After shutting his last shop, Ian Middleton believes the property market must change if high street entrepreneurs are to succeed

October 3 this year marked the 20th anniversary of the opening of my company’s first store in Oxford. 

It should have been a day of celebration, but the closure of our last store on September 28 understandably put a damper on any plans for a tickertape parade.

During our high street odyssey we’d opened and closed nine different stores, but shuttering the last was a poignant moment. 

I’ve always enjoyed face to face retail and approached the idea of being pureplay online with the same relish as I have for root canal therapy. 

But you can only buck the system for so long and our physical stores were, somewhat ironically, hamstringing our online operations. 

The margins we needed to keep on top of high street overheads meant that our website was no longer competitive, and with falling footfall and sales it was only a matter of time before the inevitable happened.

We didn’t go softly into that good night.  Rather I spent years in largely fruitless and frustrating negotiations with our institutional landlords and local councils. 

Even after the crash in 2008, I saw little evidence of a sensible and sustainable approach to rental expectations or any hint of the culture of co-operation that’s often cited by the BPA and the DCLG. 

One property manager took three months to respond and others displayed a total inability to think outside of the boxes they had to tick. 

All I saw was a one size fits all approach that, regardless of the outcome, brooked no argument with the market. Driven more by inertia than strategy, there was no plan B.

So the next 10 years had us gradually reducing our high street footprint through a process of natural wastage and fancy footwork, until we were left with two high-profile, over-rented but reasonably profitable shops.

However, with only a few years left on their leases, the long-term prospect seemed doubtful. 

Having already been though one horrendously acrimonious lease renewal, we knew we’d walk away next time round. It just wasn’t worth the number of years the process took off my life. 
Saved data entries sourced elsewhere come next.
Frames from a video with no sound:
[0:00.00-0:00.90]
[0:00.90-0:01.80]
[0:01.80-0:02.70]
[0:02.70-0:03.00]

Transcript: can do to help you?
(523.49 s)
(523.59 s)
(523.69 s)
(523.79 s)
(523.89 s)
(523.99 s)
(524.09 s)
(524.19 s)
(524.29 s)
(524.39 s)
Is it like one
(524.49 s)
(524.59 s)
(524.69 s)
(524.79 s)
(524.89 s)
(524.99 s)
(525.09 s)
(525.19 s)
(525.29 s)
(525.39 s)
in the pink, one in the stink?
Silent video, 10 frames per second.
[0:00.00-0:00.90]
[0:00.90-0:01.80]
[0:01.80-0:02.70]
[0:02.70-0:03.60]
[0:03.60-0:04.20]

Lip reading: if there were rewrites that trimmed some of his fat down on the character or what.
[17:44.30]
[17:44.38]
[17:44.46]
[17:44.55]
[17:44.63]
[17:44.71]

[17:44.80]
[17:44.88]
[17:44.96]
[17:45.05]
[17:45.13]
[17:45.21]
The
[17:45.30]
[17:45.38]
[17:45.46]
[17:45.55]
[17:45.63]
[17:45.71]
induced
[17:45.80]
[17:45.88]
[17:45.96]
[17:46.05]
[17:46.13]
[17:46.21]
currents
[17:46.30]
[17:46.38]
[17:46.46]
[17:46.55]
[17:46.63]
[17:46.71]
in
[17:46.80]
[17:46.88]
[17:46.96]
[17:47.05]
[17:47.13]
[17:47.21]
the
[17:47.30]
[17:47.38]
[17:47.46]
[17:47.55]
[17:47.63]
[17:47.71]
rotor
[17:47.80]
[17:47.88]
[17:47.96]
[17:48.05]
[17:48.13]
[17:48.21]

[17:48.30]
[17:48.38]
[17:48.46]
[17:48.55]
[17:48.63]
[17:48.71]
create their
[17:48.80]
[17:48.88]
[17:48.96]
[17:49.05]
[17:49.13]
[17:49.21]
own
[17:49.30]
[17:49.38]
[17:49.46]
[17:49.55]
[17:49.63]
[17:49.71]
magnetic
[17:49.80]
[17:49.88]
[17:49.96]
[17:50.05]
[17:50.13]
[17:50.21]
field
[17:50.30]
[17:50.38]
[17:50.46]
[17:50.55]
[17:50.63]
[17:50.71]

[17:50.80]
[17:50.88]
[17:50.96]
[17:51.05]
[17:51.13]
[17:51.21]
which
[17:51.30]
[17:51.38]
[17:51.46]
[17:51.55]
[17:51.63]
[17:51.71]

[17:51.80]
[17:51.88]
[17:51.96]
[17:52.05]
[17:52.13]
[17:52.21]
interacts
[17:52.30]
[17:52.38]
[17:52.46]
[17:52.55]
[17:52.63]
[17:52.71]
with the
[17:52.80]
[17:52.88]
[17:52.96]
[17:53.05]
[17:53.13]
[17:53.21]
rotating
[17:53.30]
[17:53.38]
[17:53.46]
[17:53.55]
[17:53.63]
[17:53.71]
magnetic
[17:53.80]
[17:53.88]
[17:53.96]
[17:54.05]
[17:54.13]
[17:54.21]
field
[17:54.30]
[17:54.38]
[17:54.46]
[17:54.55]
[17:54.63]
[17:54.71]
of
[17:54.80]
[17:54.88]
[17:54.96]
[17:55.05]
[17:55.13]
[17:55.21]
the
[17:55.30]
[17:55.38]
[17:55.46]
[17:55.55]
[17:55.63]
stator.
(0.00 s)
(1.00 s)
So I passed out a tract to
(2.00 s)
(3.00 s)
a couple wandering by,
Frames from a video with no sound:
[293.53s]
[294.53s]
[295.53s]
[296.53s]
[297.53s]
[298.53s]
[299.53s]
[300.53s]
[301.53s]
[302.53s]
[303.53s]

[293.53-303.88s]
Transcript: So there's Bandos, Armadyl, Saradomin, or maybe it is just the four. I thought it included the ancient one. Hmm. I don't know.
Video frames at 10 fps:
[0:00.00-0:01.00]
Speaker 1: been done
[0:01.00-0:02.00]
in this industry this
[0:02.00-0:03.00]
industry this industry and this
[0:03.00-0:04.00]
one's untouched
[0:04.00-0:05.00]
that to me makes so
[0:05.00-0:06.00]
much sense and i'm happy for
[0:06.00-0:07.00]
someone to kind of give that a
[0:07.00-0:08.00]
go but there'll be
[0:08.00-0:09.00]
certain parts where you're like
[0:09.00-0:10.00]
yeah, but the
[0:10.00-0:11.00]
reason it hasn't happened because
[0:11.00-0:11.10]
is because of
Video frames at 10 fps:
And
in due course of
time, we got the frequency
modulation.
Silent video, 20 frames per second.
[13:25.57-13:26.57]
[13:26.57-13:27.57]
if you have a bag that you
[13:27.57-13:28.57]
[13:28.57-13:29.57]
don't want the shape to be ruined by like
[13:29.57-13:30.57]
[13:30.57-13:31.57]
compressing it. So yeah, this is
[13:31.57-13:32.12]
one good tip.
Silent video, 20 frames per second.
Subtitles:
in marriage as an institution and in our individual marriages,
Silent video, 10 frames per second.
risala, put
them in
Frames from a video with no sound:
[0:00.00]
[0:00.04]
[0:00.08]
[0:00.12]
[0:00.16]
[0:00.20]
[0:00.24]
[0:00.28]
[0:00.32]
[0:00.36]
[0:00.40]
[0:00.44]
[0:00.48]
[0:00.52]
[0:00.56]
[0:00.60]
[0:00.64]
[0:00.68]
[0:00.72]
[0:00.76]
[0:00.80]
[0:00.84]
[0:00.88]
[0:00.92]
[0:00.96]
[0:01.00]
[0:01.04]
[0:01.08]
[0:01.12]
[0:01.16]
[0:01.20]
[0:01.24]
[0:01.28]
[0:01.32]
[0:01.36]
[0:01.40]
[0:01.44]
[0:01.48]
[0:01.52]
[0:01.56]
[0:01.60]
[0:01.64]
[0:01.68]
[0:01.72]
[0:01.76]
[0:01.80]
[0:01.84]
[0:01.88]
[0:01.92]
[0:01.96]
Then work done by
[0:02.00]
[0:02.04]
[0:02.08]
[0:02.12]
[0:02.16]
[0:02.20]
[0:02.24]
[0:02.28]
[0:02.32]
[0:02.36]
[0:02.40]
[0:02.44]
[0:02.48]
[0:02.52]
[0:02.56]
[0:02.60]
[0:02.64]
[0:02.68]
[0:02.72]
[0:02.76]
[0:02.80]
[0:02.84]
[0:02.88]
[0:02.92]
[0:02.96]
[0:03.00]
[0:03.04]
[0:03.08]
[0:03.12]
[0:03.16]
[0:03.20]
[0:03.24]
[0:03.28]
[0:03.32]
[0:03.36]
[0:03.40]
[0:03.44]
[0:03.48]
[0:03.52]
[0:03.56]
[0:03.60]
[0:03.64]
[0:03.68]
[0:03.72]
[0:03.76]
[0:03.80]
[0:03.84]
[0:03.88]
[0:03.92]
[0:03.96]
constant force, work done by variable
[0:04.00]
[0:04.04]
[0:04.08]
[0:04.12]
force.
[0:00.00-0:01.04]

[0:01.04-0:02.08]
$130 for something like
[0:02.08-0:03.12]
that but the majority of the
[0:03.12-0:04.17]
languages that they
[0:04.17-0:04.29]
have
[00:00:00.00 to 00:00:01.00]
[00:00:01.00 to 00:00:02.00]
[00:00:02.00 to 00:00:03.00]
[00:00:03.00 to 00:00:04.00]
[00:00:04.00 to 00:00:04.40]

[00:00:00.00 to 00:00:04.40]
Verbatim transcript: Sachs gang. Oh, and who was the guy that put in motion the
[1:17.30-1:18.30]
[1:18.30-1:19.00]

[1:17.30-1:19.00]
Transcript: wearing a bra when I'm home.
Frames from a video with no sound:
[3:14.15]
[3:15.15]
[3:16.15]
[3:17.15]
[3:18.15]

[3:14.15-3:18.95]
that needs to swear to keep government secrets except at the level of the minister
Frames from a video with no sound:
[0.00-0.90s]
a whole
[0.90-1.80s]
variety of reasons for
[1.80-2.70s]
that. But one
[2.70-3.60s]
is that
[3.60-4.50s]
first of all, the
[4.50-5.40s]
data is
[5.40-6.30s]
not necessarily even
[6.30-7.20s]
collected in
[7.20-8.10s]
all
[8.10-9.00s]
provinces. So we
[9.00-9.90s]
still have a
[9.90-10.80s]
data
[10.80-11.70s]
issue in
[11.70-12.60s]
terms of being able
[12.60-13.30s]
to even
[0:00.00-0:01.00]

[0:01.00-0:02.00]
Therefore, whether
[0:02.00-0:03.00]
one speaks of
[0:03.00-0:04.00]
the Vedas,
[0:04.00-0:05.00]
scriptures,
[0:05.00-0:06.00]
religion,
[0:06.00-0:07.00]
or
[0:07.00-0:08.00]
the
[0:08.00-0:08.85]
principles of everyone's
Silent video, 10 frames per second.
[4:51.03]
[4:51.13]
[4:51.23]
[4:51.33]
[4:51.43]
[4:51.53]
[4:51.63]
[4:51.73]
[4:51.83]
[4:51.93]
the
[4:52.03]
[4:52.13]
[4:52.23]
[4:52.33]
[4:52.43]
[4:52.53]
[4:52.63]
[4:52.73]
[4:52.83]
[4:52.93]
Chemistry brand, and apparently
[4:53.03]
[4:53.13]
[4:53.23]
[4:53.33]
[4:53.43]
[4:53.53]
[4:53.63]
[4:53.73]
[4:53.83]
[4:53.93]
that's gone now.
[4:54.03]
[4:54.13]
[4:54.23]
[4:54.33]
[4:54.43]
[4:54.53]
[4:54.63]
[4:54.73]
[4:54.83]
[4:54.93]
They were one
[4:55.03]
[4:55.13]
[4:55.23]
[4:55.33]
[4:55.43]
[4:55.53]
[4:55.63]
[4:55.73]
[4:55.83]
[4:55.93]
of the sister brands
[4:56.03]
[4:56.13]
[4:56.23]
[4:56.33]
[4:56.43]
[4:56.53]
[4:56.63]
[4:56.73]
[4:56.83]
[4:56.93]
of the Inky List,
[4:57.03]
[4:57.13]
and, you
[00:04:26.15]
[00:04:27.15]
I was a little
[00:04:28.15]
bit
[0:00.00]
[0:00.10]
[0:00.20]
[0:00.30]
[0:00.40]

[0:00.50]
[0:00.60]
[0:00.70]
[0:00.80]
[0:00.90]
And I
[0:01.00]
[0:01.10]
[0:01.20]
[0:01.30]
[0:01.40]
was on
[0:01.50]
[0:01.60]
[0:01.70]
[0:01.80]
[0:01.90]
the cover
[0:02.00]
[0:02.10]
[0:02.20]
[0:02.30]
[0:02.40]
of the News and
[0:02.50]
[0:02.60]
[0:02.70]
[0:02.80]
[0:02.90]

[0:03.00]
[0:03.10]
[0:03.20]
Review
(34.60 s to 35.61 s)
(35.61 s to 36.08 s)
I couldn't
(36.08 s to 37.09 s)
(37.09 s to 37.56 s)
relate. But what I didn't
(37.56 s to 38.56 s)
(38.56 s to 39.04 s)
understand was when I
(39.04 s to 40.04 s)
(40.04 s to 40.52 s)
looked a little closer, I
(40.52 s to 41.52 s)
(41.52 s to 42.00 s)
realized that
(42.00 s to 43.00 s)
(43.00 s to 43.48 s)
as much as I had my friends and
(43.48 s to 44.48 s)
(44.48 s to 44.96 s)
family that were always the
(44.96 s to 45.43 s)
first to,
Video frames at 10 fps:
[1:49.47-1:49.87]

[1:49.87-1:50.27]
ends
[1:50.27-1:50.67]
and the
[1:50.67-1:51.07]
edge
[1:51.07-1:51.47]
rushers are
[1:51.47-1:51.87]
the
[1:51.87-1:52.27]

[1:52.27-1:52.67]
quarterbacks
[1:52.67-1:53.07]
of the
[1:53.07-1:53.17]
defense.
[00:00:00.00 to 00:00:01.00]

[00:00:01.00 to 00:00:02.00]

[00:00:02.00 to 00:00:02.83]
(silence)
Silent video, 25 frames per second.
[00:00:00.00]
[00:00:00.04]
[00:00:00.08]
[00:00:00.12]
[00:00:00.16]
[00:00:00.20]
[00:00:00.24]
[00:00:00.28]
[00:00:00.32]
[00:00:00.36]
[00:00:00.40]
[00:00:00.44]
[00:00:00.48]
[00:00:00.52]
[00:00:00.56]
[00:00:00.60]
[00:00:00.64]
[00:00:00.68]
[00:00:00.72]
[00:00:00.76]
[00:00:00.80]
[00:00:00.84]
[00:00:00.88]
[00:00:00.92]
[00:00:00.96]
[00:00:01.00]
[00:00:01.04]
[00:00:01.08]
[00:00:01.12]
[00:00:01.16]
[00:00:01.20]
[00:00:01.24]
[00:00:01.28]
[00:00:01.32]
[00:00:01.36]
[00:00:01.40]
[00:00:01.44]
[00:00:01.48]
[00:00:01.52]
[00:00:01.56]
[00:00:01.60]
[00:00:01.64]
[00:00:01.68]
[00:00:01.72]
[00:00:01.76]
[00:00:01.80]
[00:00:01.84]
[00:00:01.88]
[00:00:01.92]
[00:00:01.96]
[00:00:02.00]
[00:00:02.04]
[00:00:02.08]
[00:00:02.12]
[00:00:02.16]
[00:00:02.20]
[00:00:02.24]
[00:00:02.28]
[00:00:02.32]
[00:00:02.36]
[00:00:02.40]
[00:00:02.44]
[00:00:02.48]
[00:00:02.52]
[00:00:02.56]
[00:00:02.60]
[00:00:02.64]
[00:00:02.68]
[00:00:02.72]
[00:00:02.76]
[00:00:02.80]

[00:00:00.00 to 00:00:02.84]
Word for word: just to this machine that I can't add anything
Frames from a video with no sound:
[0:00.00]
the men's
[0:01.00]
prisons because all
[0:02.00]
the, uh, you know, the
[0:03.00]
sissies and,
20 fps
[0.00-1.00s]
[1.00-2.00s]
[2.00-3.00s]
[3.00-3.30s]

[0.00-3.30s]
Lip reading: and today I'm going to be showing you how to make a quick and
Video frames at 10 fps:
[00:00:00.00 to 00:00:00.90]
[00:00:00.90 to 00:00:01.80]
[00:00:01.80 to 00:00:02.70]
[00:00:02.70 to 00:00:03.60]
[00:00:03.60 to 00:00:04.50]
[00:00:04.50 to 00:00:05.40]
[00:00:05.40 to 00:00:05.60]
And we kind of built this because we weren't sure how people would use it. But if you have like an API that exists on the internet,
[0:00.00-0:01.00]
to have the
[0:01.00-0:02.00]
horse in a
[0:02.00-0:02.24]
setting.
The crowning irony was that, in spite of the realities of their trading environments, both leases had a significant resale value, certainly more than projected profits in their twilight years. 

In a depressing indictment of the retail property market, we came to realise that these stores that we’d worked so hard to build were worth more to us dead than alive.

Thus we completed the sale of our final store, five days before our 20th anniversary and 30 seconds’ walk from where we’d opened our first. 

A sad day, but we at least felt we’d taken back control of a business that had been on a runaway train for some time. One where we were paying the fare for others to ride first class while we ran along behind trying to keep up.

It’s ultimately been a liberating experience. One that has given me back the drive and enthusiasm I had as a retail entrepreneur all those years ago. 

The retail bug still wasn’t finished me, as we were approached to open our first concession in Oxford, pleasingly in the oldest independent department store in the UK. 

If this proves successful it seems like a much more viable alternative for a business like ours than the neuralgia associated with taking on more standalone stores. 

I’m sure the rose-tinted specs will be struck from my eyes eventually, but at the moment I’m basking in what seems like a new dawn for my business.

Will we ever open stores again?  Never say never as James Bond once said.

But even though I’m being assailed on a weekly basis by eager letting agents with lists of ‘perfect’ locations, I think it’ll be a while before I’ll stick my family jewels back in that particular meat grinder.

The high street is a long way from dead, but it’s staggering under the weight of a two very fat monkeys clinging to its back. 

With a predicted commercial property meltdown at the end of next year, as so many retail leases come to a natural end, I for one hope we’ll finally see the reset button being pushed on an unwieldy, over-engineered market, mired in the belief that retail is the gift that will always keep giving. 

Maybe then small, professionally run stores will be appreciated by landlords and investors for the stability, diversity and innovation that they bring to the high street, rather than as a footnote in an asset valuation exercise.